#### [What you have to do]
From the line that contains "[00:47:34.13 to 00:47:35.13]" to the final line below, both included, print each line exactly and skip the pictures.

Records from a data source
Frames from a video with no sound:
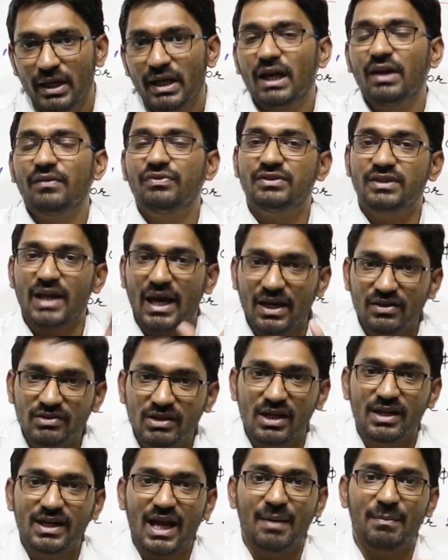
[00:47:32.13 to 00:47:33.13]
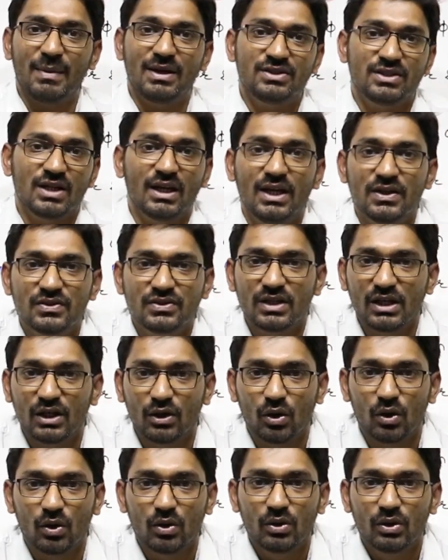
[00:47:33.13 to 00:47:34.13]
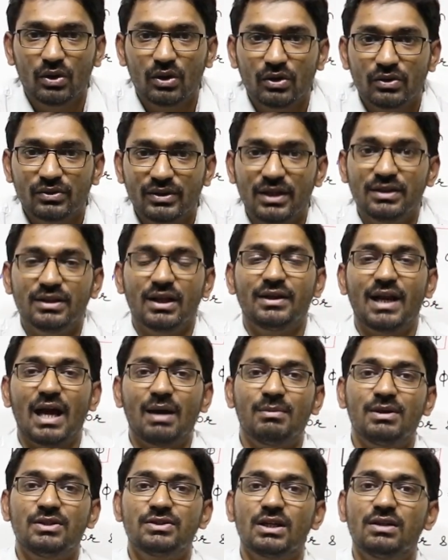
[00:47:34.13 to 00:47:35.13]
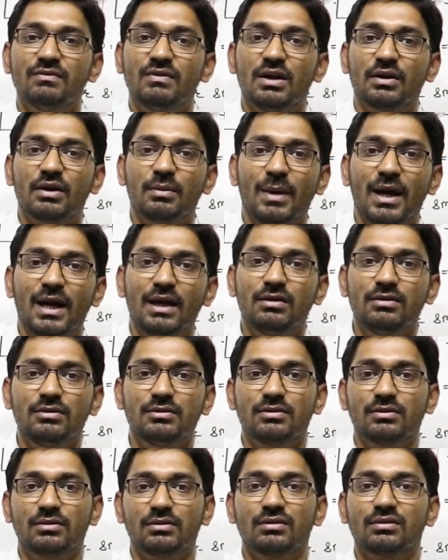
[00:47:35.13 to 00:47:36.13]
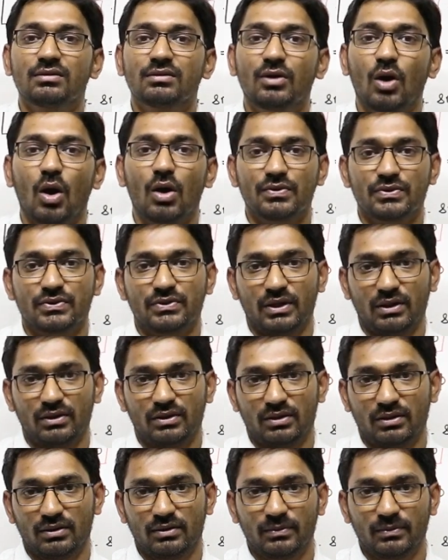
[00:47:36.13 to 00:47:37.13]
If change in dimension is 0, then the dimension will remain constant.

#### [Exercise answer]
[00:47:34.13 to 00:47:35.13]
[00:47:35.13 to 00:47:36.13]
[00:47:36.13 to 00:47:37.13]
If change in dimension is 0, then the dimension will remain constant.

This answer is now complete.